The INCREDIBLE abilities of a dog's NOSE and some insight into why your pup's nose may drag you around town!
I have always been fascinated by a mammal’s senses from an orca whale to an elephant and a dog’s nose is an amazing thing worth examining. Unlike our noses, a dog really knows how to tap into their abilities and utilize them. We’ve been able to really hone in on that natural ability to accomplish some incredible things with dogs! This should also give you a great amount of insight to why certain things might be surprisingly difficult when training your dog. For instance keeping your dog from marking their territory over another smell, or calling them to you off of a strong prey smell.
I get a little picture crazy on this blog so bare with me and enjoy all the cute noses!
First, let’s do some human and dog nose comparisons for a general understanding. This is an average pulled from several sources.
A dog possesses between 200 and 300 million olfactory receptors in the nose. Compare that to our 4-6 million and that is a startling surprise!
So for some perspective, in Alexandra Horowitz’s book Inside a Dog, she writes that while we might be able to smell a teaspoon of sugar in our coffee, a dog smells a teaspoon of sugar in a million gallons of water. (that is almost two olympic sized swimming pools).
That is a startling ability! They can truly detect certain smells, especially chemicals, down to the trillionth!
This is why drug sniffing is such a natural ability for dogs to learn. The reliability relies on the training itself of course, but the nose is capable!

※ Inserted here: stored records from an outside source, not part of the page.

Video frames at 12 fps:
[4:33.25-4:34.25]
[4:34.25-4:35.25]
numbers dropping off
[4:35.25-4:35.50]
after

You might be able to smell some amazing stew with beef and onions and garlic. Your dog can tell much more down to how fresh the meat is, each individual herb, spice and veggie. Think about when dogs say hi to each other with some sniffing. They are getting things like the age of the dog, the health, if he lives locally and what kind of food he eats. Very impressive for a first meeting!
The olfactory receptors I just mentioned go even further for a dog and allows them to smell liquid layers of chemicals (a perfect example being several dogs urine marking over the same spot) It sends that scent information to a part of their brain that is made for processing smells We have that too!

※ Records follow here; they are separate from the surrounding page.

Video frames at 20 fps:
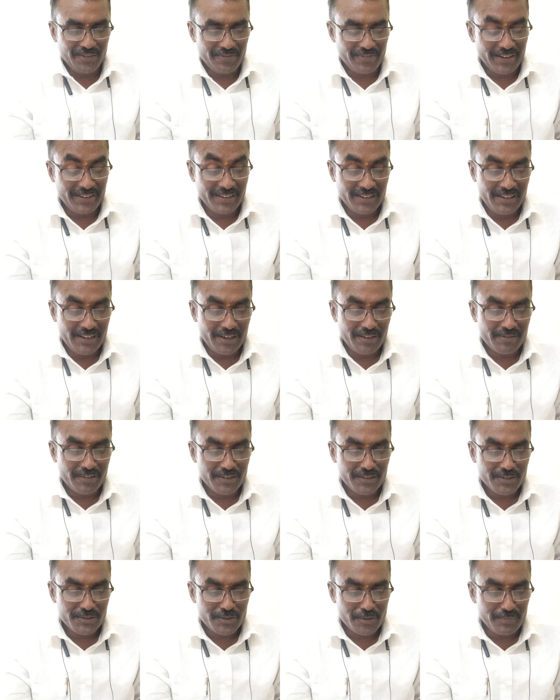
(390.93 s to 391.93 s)
Finally, I
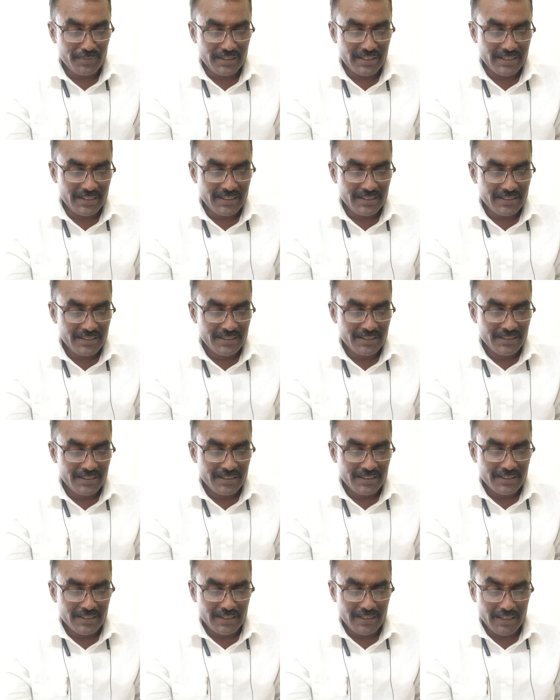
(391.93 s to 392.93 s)
want to submit that
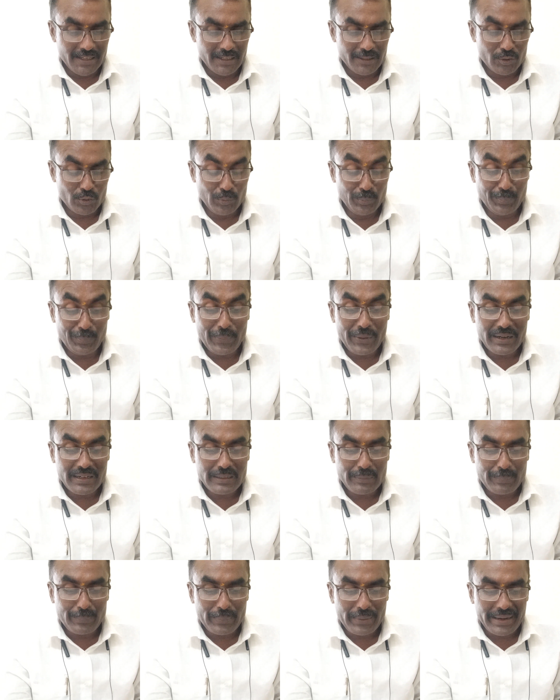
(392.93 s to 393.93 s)
to
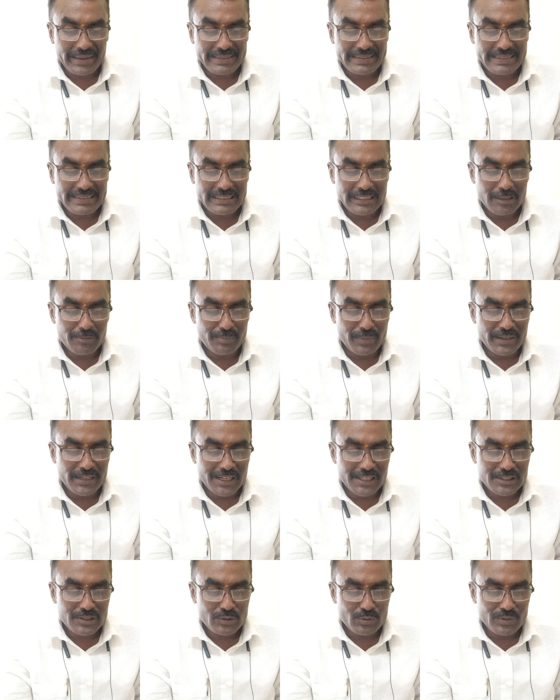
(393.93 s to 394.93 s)
impart a practical
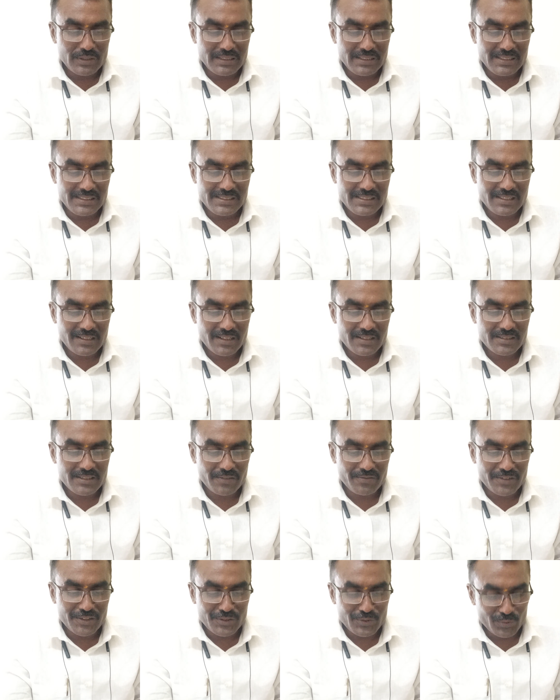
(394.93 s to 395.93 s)
bias to the discharge
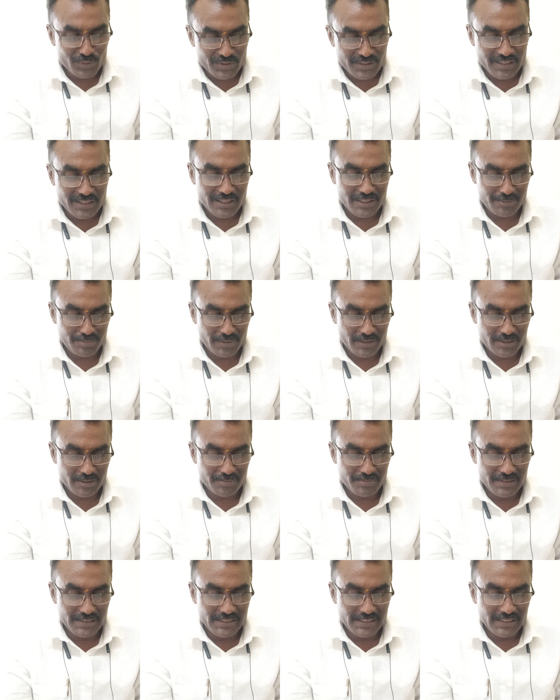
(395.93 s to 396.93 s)
of the social
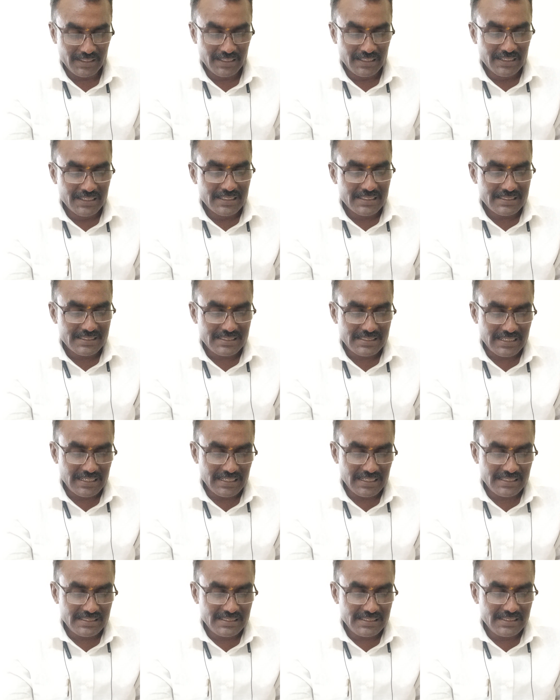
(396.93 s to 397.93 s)
responsibility,
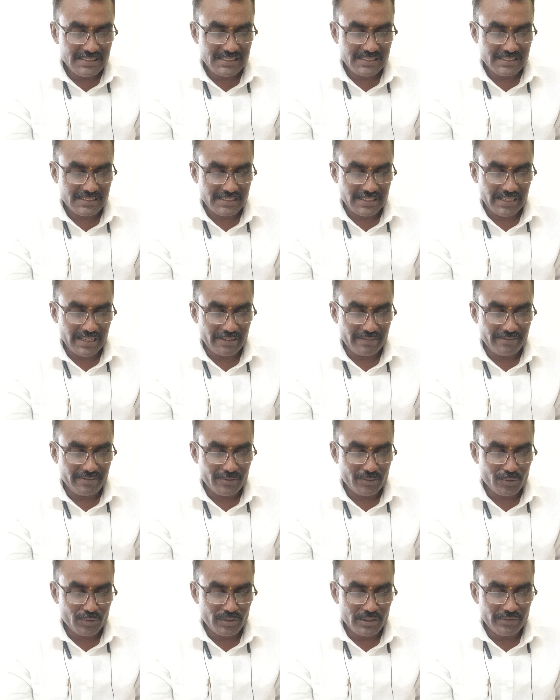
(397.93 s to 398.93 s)
strategists
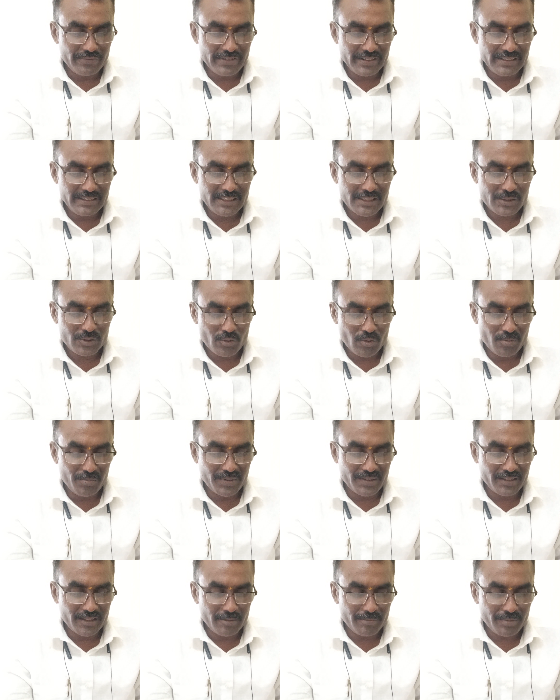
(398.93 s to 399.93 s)
have to define the scope
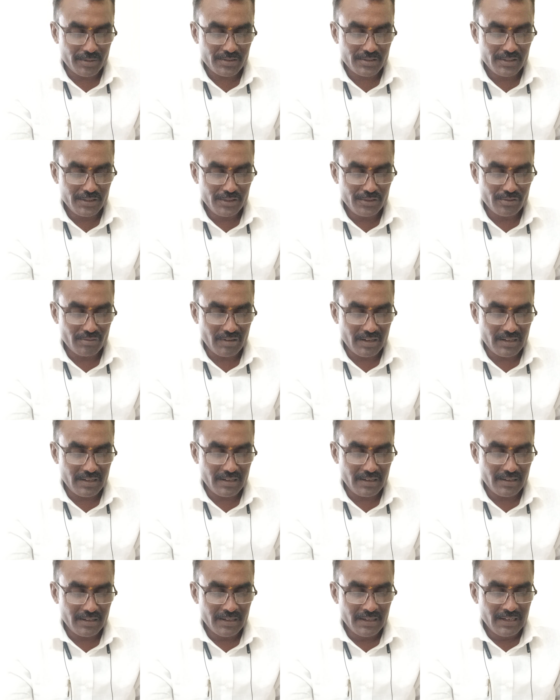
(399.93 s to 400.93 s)
and then proceed to
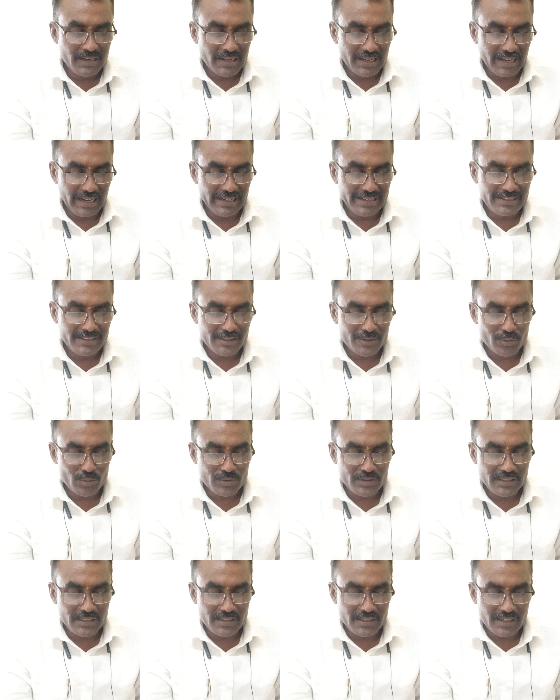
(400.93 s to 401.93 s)
align the
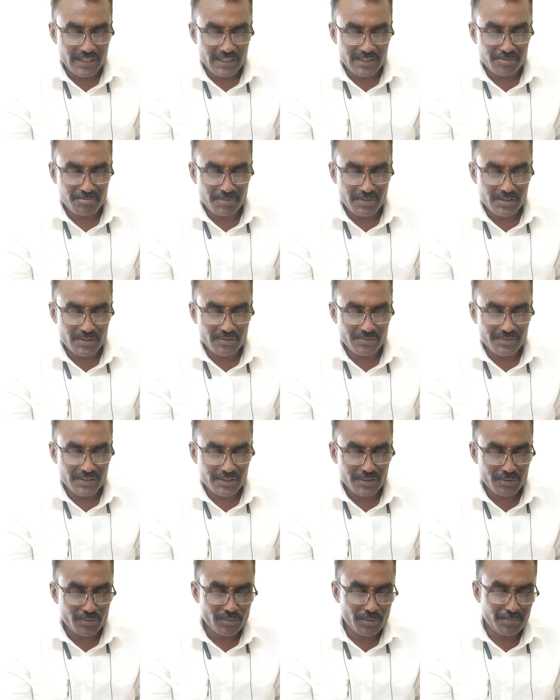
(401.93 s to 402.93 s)
social
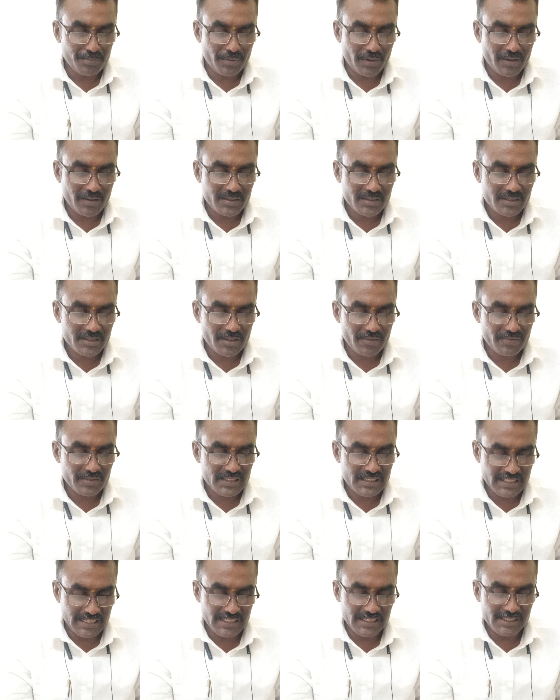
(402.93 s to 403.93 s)
responsiveness to the process of
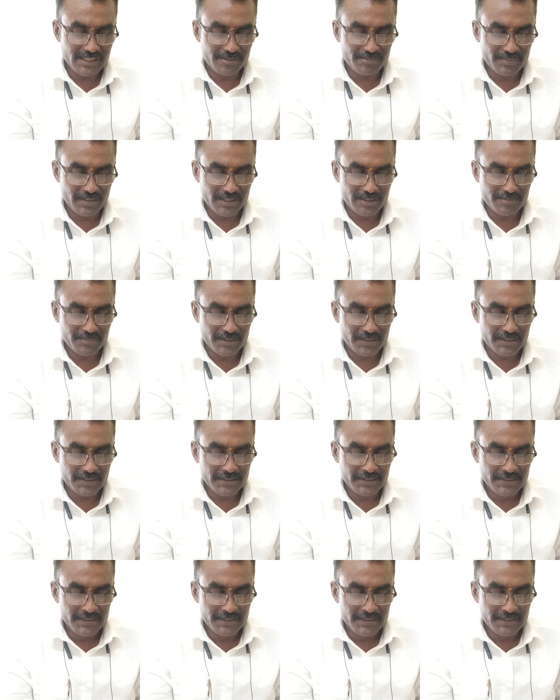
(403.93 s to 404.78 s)
strategic management.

The difference is their part of the brain that does that is 40 times larger then ours!
That alone tells you how seriously evolution takes those dog smelling abilities.
A dog’s nose pick up on emotion easily.
As a trainer this is really the part I love learning about. Their sense of smell picks up on many emotions because of their animal instinct and the fight or flight response. This means when a person is anxious, sad or fearful, a dog knows it and can read many people at one time. Add body changes to that like hormones and heart rate, that layers on to what their nose is already telling them and they will act according to that. Dogs pick up so much info at one time that a protective dog that senses the owner being very soft in a loving moment will naturally heighten his instincts and awareness until his owner is paying more attention again. All of this is pheromones they smell, body language, breath, tone of voice and body language. They have so much information to process, as a dog trainer that is why we see so many dogs make mistakes on what they think they are reading.

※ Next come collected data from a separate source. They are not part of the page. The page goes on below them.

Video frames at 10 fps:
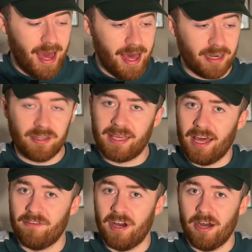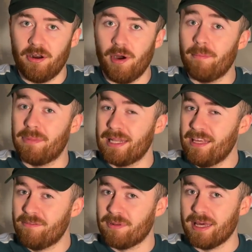and Cannavaro, I
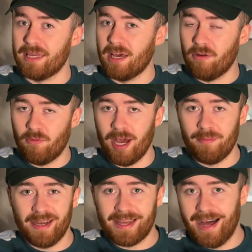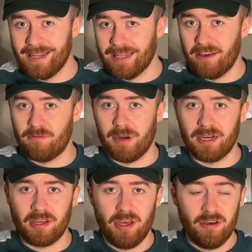believe, played right-back and left-back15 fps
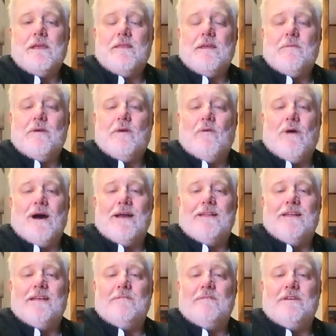And then we
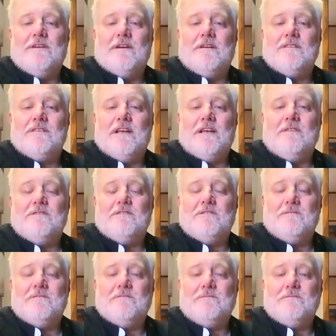quietly committed
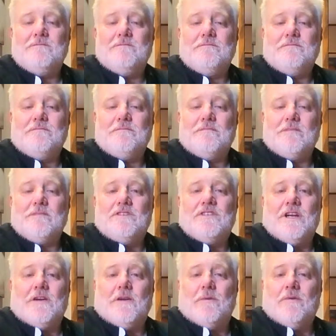ourselves to
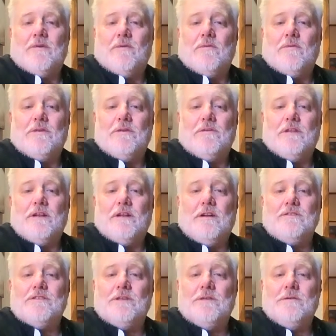sharing with a world that
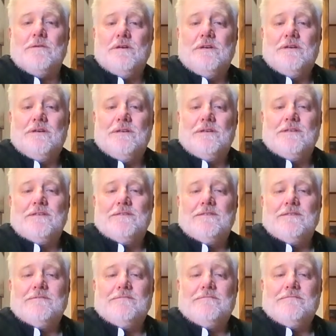also
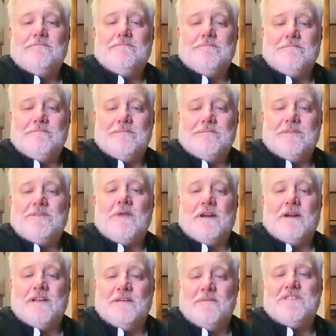is
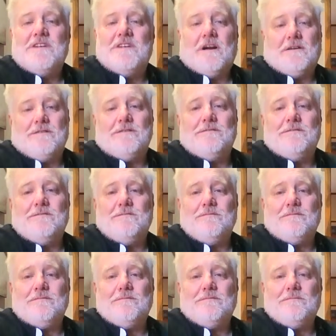ready to be startled
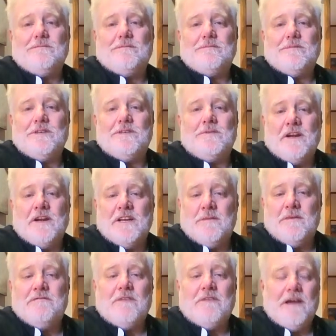is ready to
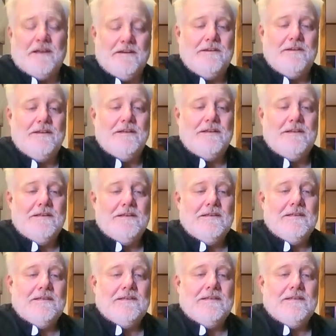be invited,
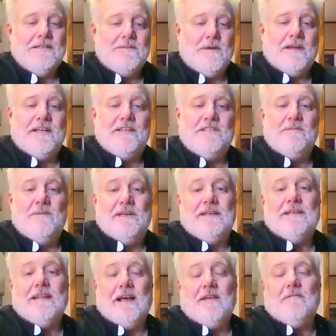is ready to be
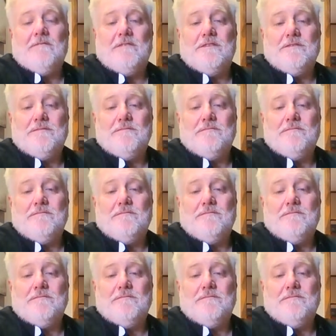loved.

The way a dog’s nose is designed is a work of art in and of itself.
Each nostril works separately and breathes in and out at one time.
This sounds crazy! haha We breathe in and then we exhale. That would be boring to a dog. They do both simultaneously and separate the air so they can smell and breathe in two different areas. The scents in the air go to the olfactory receptors transmitting to that special part of the brain and the air goes where it needs to for the dog to breathe. If it sounds like I’m over-simplifying it I am so I understand it without getting technical. It is fascinating to look at charts and dive deep into how this works and I encourage you to do so after reading this.
Smelling pheromones is a whole other part of the conversation because it is actually a separate nasal organ that acts and works separately. One that humans don’t have. To look more up on that organ it is called the Jacobson organ.
I hope this article inspires you to understand your dog better and what they are going through. It is also a balance of letting them enjoy life with their nose without letting it completely take over their life. Balance in life is always tricky and apparently it’s no different for a dog and his nose. I hope everyone will look even deeper into what makes a dogs nose operate among other species including us humans!